* THE DATA *
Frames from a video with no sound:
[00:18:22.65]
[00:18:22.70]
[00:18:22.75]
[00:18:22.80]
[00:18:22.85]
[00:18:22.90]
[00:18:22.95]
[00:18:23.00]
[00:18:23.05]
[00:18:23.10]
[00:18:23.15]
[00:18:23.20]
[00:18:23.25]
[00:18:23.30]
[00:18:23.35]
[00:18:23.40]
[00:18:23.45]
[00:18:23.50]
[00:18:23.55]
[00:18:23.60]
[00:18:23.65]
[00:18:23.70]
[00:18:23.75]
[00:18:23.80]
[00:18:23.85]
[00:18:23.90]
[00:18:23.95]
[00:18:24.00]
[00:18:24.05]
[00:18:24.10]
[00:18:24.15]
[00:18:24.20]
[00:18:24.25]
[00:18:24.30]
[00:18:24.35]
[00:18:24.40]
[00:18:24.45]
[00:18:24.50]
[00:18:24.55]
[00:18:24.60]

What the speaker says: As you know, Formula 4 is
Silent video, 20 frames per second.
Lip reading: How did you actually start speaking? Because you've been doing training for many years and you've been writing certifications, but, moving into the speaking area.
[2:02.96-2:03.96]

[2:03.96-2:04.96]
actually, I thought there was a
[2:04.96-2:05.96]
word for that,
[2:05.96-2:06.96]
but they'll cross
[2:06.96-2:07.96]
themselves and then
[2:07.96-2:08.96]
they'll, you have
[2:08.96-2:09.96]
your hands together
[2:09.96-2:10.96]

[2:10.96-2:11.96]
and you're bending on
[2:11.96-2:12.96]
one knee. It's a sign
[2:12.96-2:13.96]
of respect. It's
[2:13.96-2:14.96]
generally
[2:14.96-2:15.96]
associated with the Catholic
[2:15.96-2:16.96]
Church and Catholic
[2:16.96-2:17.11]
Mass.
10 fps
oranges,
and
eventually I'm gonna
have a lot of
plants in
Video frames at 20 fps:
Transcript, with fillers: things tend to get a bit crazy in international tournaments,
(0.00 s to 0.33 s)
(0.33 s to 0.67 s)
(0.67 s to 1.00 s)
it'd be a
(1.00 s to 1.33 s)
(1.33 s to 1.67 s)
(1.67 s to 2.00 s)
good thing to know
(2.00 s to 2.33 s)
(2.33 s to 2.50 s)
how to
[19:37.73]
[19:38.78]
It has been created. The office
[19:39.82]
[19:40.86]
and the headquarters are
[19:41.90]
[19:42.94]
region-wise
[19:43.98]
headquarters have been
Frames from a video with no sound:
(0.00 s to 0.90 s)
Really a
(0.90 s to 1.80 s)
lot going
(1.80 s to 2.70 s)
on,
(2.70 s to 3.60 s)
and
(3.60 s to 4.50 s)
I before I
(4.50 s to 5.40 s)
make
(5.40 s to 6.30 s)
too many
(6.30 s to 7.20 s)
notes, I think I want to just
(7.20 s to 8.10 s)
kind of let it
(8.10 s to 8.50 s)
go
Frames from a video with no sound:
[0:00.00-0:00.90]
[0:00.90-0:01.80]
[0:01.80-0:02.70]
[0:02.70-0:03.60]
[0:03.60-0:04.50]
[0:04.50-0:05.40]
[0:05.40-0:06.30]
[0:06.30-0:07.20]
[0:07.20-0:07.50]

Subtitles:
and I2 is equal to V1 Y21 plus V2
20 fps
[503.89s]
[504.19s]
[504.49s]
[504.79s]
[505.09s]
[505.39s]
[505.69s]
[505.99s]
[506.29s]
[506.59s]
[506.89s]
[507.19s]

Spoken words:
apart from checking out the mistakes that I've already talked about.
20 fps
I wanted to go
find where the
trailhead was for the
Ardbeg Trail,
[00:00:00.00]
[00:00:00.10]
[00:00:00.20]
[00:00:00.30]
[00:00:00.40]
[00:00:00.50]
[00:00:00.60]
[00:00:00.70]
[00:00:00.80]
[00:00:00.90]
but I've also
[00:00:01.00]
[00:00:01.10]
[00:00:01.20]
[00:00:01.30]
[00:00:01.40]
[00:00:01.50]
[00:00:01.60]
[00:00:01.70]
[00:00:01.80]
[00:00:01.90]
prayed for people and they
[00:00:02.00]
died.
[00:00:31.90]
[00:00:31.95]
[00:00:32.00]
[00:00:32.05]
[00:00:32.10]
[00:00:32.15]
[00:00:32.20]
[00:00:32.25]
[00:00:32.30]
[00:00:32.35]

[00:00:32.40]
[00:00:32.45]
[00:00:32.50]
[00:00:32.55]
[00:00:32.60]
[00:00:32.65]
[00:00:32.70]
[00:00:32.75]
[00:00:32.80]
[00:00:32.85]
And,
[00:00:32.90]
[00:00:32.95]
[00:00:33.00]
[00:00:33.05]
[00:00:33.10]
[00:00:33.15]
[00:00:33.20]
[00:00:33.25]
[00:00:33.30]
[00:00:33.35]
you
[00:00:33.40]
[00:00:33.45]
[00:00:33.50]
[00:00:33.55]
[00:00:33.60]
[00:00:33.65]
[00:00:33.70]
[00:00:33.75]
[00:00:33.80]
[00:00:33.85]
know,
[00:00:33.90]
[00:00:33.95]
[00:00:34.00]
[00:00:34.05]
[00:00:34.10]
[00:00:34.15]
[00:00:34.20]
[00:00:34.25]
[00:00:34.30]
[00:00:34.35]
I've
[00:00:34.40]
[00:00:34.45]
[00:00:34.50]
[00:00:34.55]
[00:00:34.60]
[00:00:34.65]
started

* ASSIGNMENT *
Starting at the first line and ending at the last, retype the entries above.

* RESULT FOR THIS TASK *
Frames from a video with no sound:
[00:18:22.65]
[00:18:22.70]
[00:18:22.75]
[00:18:22.80]
[00:18:22.85]
[00:18:22.90]
[00:18:22.95]
[00:18:23.00]
[00:18:23.05]
[00:18:23.10]
[00:18:23.15]
[00:18:23.20]
[00:18:23.25]
[00:18:23.30]
[00:18:23.35]
[00:18:23.40]
[00:18:23.45]
[00:18:23.50]
[00:18:23.55]
[00:18:23.60]
[00:18:23.65]
[00:18:23.70]
[00:18:23.75]
[00:18:23.80]
[00:18:23.85]
[00:18:23.90]
[00:18:23.95]
[00:18:24.00]
[00:18:24.05]
[00:18:24.10]
[00:18:24.15]
[00:18:24.20]
[00:18:24.25]
[00:18:24.30]
[00:18:24.35]
[00:18:24.40]
[00:18:24.45]
[00:18:24.50]
[00:18:24.55]
[00:18:24.60]

What the speaker says: As you know, Formula 4 is
Silent video, 20 frames per second.
Lip reading: How did you actually start speaking? Because you've been doing training for many years and you've been writing certifications, but, moving into the speaking area.
[2:02.96-2:03.96]

[2:03.96-2:04.96]
actually, I thought there was a
[2:04.96-2:05.96]
word for that,
[2:05.96-2:06.96]
but they'll cross
[2:06.96-2:07.96]
themselves and then
[2:07.96-2:08.96]
they'll, you have
[2:08.96-2:09.96]
your hands together
[2:09.96-2:10.96]

[2:10.96-2:11.96]
and you're bending on
[2:11.96-2:12.96]
one knee. It's a sign
[2:12.96-2:13.96]
of respect. It's
[2:13.96-2:14.96]
generally
[2:14.96-2:15.96]
associated with the Catholic
[2:15.96-2:16.96]
Church and Catholic
[2:16.96-2:17.11]
Mass.
10 fps
oranges,
and
eventually I'm gonna
have a lot of
plants in
Video frames at 20 fps:
Transcript, with fillers: things tend to get a bit crazy in international tournaments,
(0.00 s to 0.33 s)
(0.33 s to 0.67 s)
(0.67 s to 1.00 s)
it'd be a
(1.00 s to 1.33 s)
(1.33 s to 1.67 s)
(1.67 s to 2.00 s)
good thing to know
(2.00 s to 2.33 s)
(2.33 s to 2.50 s)
how to
[19:37.73]
[19:38.78]
It has been created. The office
[19:39.82]
[19:40.86]
and the headquarters are
[19:41.90]
[19:42.94]
region-wise
[19:43.98]
headquarters have been
Frames from a video with no sound:
(0.00 s to 0.90 s)
Really a
(0.90 s to 1.80 s)
lot going
(1.80 s to 2.70 s)
on,
(2.70 s to 3.60 s)
and
(3.60 s to 4.50 s)
I before I
(4.50 s to 5.40 s)
make
(5.40 s to 6.30 s)
too many
(6.30 s to 7.20 s)
notes, I think I want to just
(7.20 s to 8.10 s)
kind of let it
(8.10 s to 8.50 s)
go
Frames from a video with no sound:
[0:00.00-0:00.90]
[0:00.90-0:01.80]
[0:01.80-0:02.70]
[0:02.70-0:03.60]
[0:03.60-0:04.50]
[0:04.50-0:05.40]
[0:05.40-0:06.30]
[0:06.30-0:07.20]
[0:07.20-0:07.50]

Subtitles:
and I2 is equal to V1 Y21 plus V2
20 fps
[503.89s]
[504.19s]
[504.49s]
[504.79s]
[505.09s]
[505.39s]
[505.69s]
[505.99s]
[506.29s]
[506.59s]
[506.89s]
[507.19s]

Spoken words:
apart from checking out the mistakes that I've already talked about.
20 fps
I wanted to go
find where the
trailhead was for the
Ardbeg Trail,
[00:00:00.00]
[00:00:00.10]
[00:00:00.20]
[00:00:00.30]
[00:00:00.40]
[00:00:00.50]
[00:00:00.60]
[00:00:00.70]
[00:00:00.80]
[00:00:00.90]
but I've also
[00:00:01.00]
[00:00:01.10]
[00:00:01.20]
[00:00:01.30]
[00:00:01.40]
[00:00:01.50]
[00:00:01.60]
[00:00:01.70]
[00:00:01.80]
[00:00:01.90]
prayed for people and they
[00:00:02.00]
died.
[00:00:31.90]
[00:00:31.95]
[00:00:32.00]
[00:00:32.05]
[00:00:32.10]
[00:00:32.15]
[00:00:32.20]
[00:00:32.25]
[00:00:32.30]
[00:00:32.35]

[00:00:32.40]
[00:00:32.45]
[00:00:32.50]
[00:00:32.55]
[00:00:32.60]
[00:00:32.65]
[00:00:32.70]
[00:00:32.75]
[00:00:32.80]
[00:00:32.85]
And,
[00:00:32.90]
[00:00:32.95]
[00:00:33.00]
[00:00:33.05]
[00:00:33.10]
[00:00:33.15]
[00:00:33.20]
[00:00:33.25]
[00:00:33.30]
[00:00:33.35]
you
[00:00:33.40]
[00:00:33.45]
[00:00:33.50]
[00:00:33.55]
[00:00:33.60]
[00:00:33.65]
[00:00:33.70]
[00:00:33.75]
[00:00:33.80]
[00:00:33.85]
know,
[00:00:33.90]
[00:00:33.95]
[00:00:34.00]
[00:00:34.05]
[00:00:34.10]
[00:00:34.15]
[00:00:34.20]
[00:00:34.25]
[00:00:34.30]
[00:00:34.35]
I've
[00:00:34.40]
[00:00:34.45]
[00:00:34.50]
[00:00:34.55]
[00:00:34.60]
[00:00:34.65]
started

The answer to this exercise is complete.